What is expected -
With pictures omitted, transcribe exactly the lines from the one containing "[0:02.00-0:03.00]" to the end of the records below.

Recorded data
*****

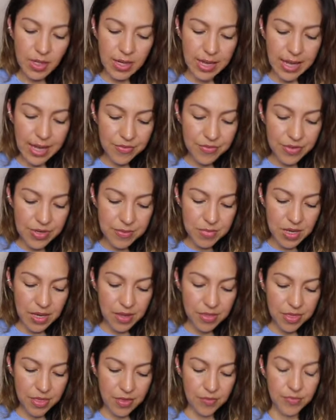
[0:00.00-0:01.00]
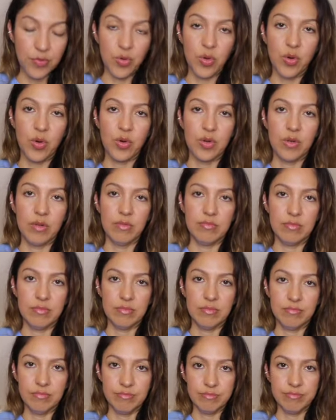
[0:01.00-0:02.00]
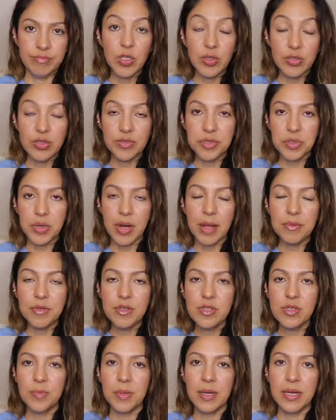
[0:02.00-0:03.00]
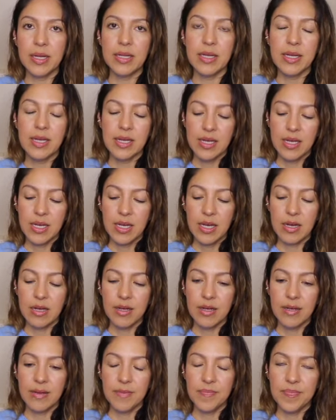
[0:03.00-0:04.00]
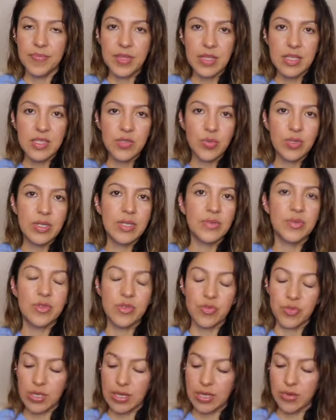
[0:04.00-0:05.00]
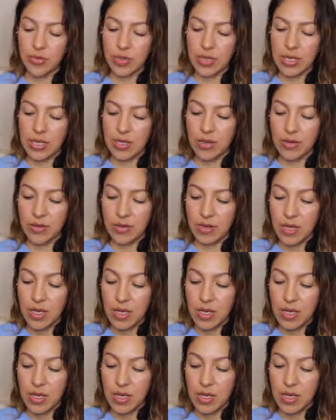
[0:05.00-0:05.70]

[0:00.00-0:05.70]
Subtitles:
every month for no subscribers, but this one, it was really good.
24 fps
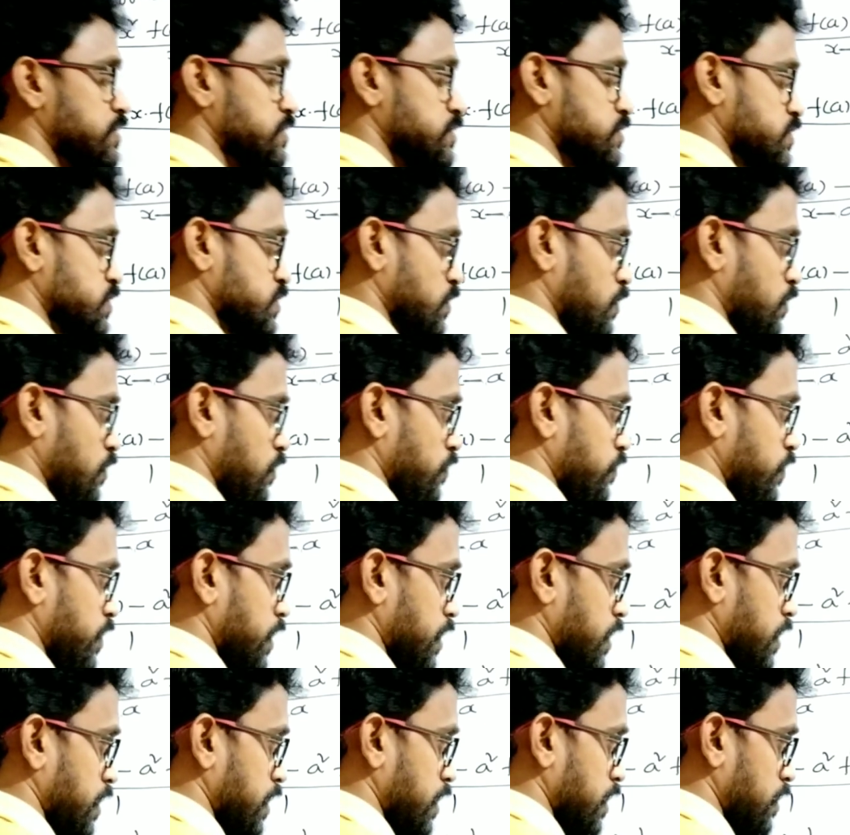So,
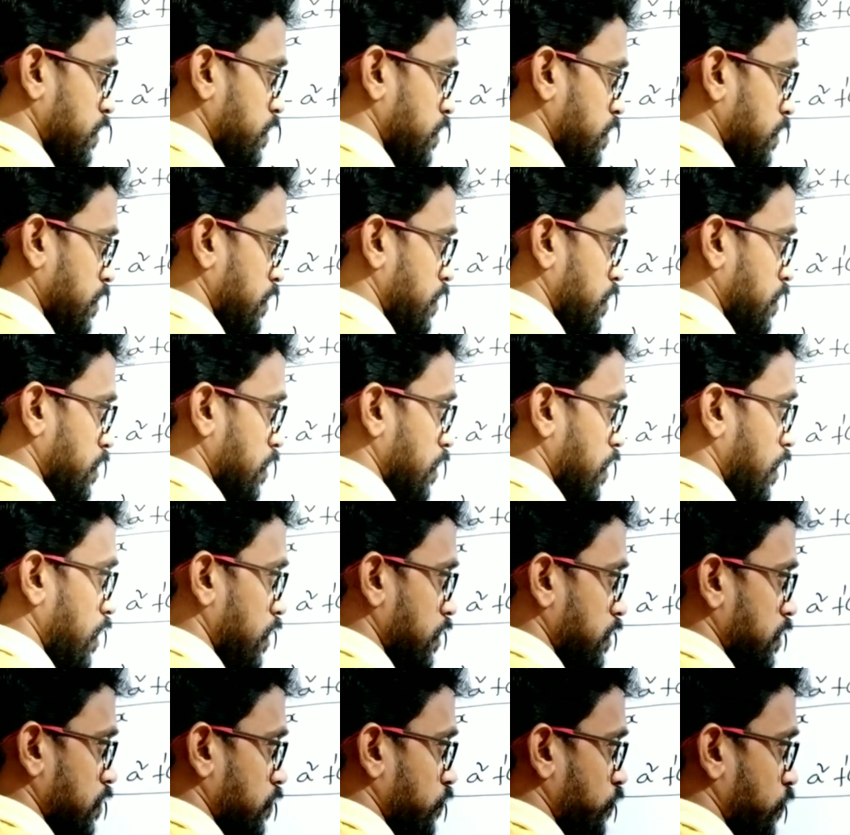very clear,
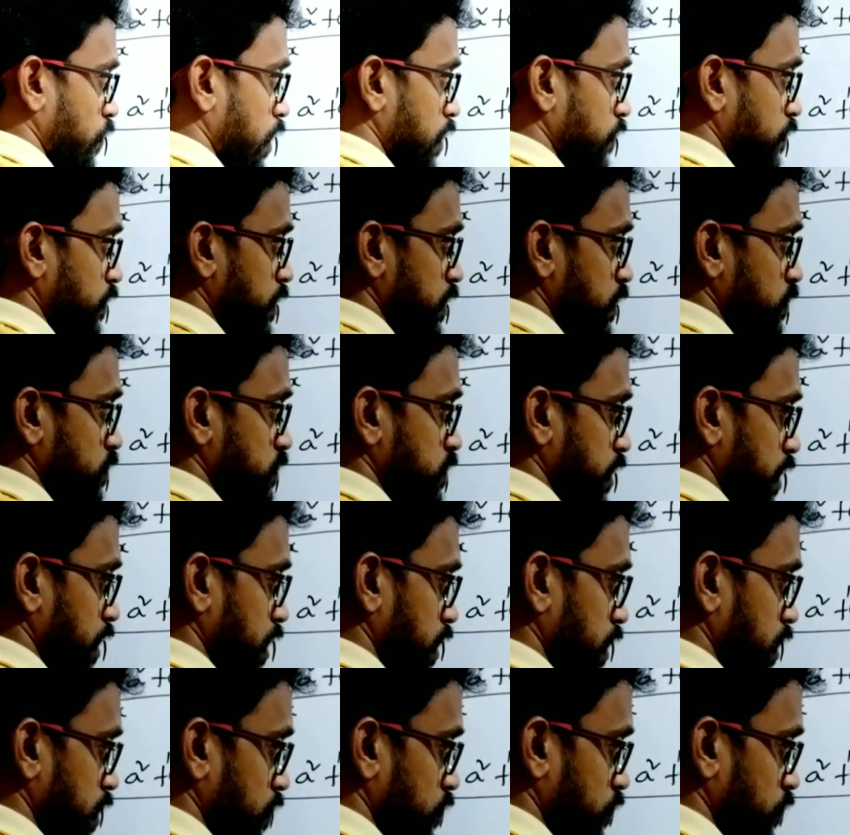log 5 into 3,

*****

The completed task -
[0:02.00-0:03.00]
[0:03.00-0:04.00]
[0:04.00-0:05.00]
[0:05.00-0:05.70]

[0:00.00-0:05.70]
Subtitles:
every month for no subscribers, but this one, it was really good.
24 fps
So,
very clear,
log 5 into 3,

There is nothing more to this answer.